Root nematodes can also pose issues, especially for trees that reside outside in contact with the ground. It’s always a good idea to keep bonsai off the ground during the growing season.
The Brazilian rain tree’s natural growth habit lends itself well to styling as a formal upright or informal upright bonsai. Indeed, these styles are the most popular for this species. We also see other styles, such as cascades or twin trunks and clumps, occasionally used .
Pruning & Repotting
It’s important for owners of Brazilian rain tree bonsai to know that these trees are susceptible to dieback when pruning. This means that if a branch is trimmed closely, the desirable adjoining area of that branch will likely die back to the next node. For this reason, don’t use concave cutters with Brazilian rain trees and always leave a stub of the branch being trimmed. The stub can be removed once it completely withers and dies.
Repot rain trees every two years in the spring or early summer.

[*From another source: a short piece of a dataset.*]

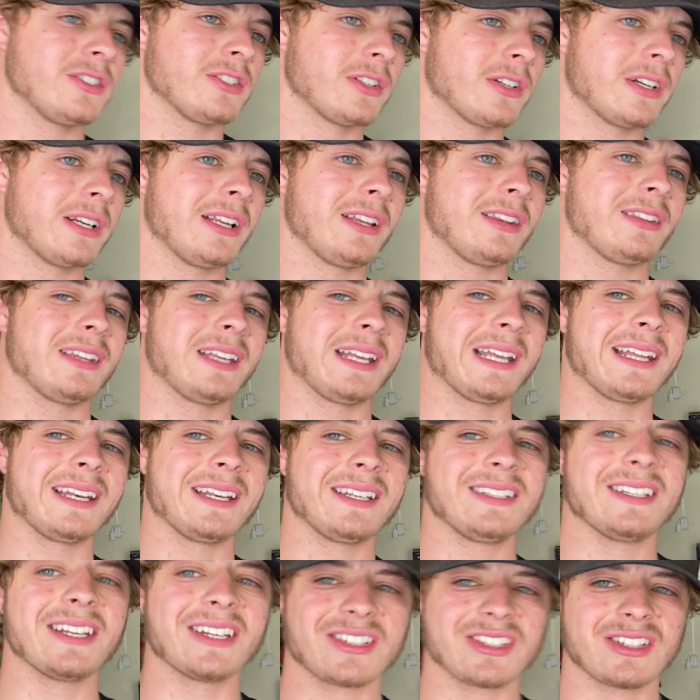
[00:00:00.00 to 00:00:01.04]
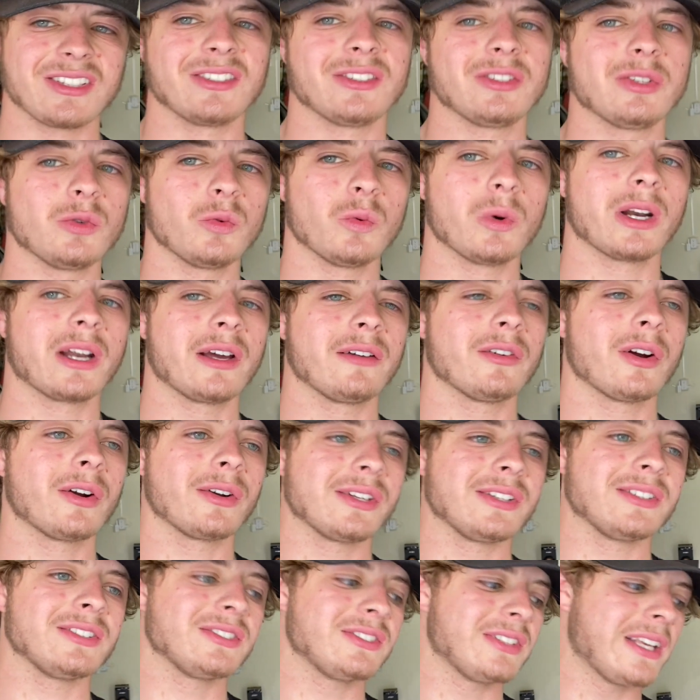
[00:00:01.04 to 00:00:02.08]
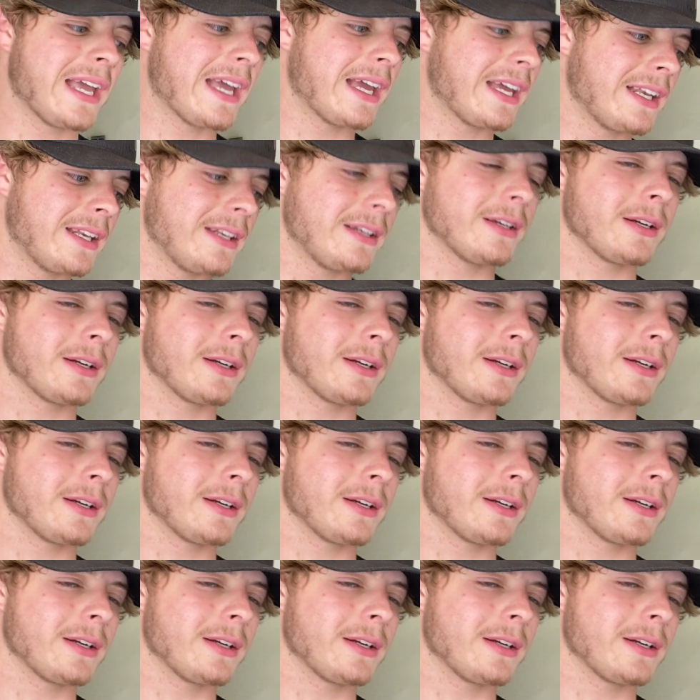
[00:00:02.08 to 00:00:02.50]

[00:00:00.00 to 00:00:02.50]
or anything in addition to what I've already said,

After repotting, keep the tree in a shaded location for a week or so to recover from the stress before gradually moving it back into the sun.

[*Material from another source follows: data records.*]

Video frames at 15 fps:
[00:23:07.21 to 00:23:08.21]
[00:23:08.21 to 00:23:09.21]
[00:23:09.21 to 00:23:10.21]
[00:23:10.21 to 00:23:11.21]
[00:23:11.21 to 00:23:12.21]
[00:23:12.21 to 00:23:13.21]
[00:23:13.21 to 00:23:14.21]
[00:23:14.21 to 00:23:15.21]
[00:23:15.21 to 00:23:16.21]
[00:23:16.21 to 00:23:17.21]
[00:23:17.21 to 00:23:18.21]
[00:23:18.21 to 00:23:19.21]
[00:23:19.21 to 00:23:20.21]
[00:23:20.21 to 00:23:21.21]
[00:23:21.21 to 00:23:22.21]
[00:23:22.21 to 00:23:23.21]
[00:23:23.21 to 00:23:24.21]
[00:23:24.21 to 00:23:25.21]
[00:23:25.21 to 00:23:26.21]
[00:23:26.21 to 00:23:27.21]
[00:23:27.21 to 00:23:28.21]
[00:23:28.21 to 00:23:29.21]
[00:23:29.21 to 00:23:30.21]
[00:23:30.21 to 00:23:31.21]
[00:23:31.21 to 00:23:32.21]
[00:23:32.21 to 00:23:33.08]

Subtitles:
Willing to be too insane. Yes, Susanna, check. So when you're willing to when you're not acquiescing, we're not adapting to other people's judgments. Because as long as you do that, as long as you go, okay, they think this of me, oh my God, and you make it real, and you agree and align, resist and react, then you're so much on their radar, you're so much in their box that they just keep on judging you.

Wiring Brazilian rain trees is possible, however the thorns and the delicate leaflets make the task difficult. Some hobbyists defoliate trees and remove thorns prior to major wiring work. However, most enthusiasts prefer to shape these trees using guy wires instead of wiring the tree branches.
Brazilian rain trees also respond well to techniques such as air layering. I’m planning to try this in the spring with my own Brazilian rain tree, pictured in the feature photo. I’ve identified a branch about a third of the distance from the top that will make an excellent leader, introduce needed trunk taper, and result in a tree with better balance. If my air layer is successful, I will have not one, but two nice Brazilian rain tree bonsai!
Acquiring a Rain Tree
The Brazilian rain tree is a tropical tree not commonly found in the U.S. except for its use as bonsai. Don’t expect to find it at a typical nursery or garden center. Retailers specializing in bonsai are the best sources for enthusiasts who want to acquire either a pre bonsai or a more mature rain tree specimen.

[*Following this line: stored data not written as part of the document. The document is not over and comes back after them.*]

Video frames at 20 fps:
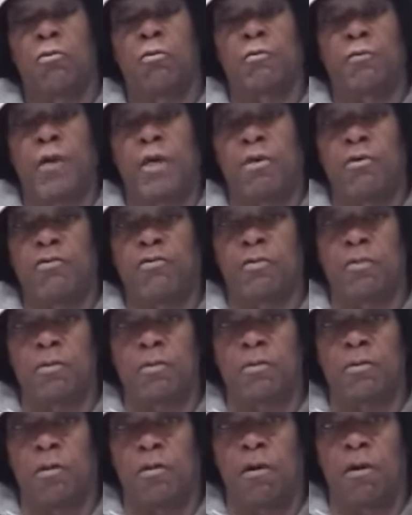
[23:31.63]
to face
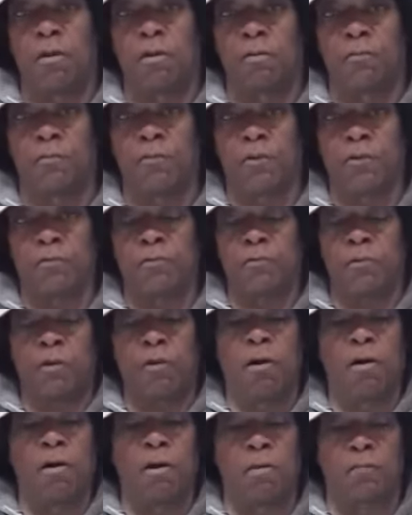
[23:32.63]
all
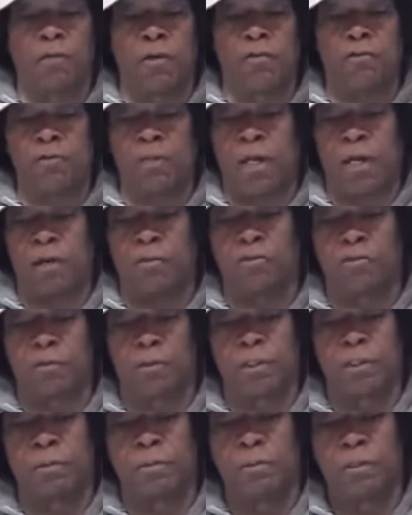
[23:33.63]
of us
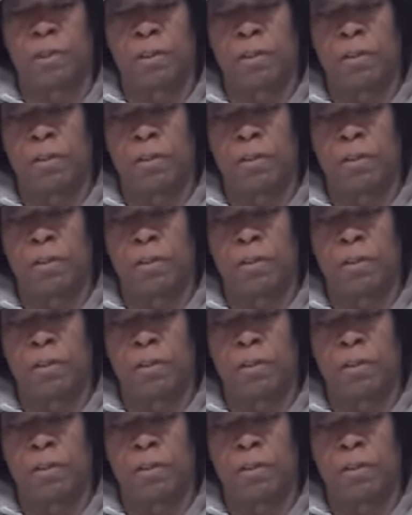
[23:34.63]
actually,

Keep in mind that these trees are rather pricey. If you are still a relative beginner to the hobby, look to find a decently priced nicely sized pre bonsai. Rain trees are rapid growers, so with a few short years of training, you can develop a respectable Brazilian rain tree bonsai.
The Brazilian rain tree is a popular bonsai species, suitable for beginners beginning to branch out from their early success with other species. Its tiny leaves, interesting bark and twisting growth habit make it an excellent bonsai subject.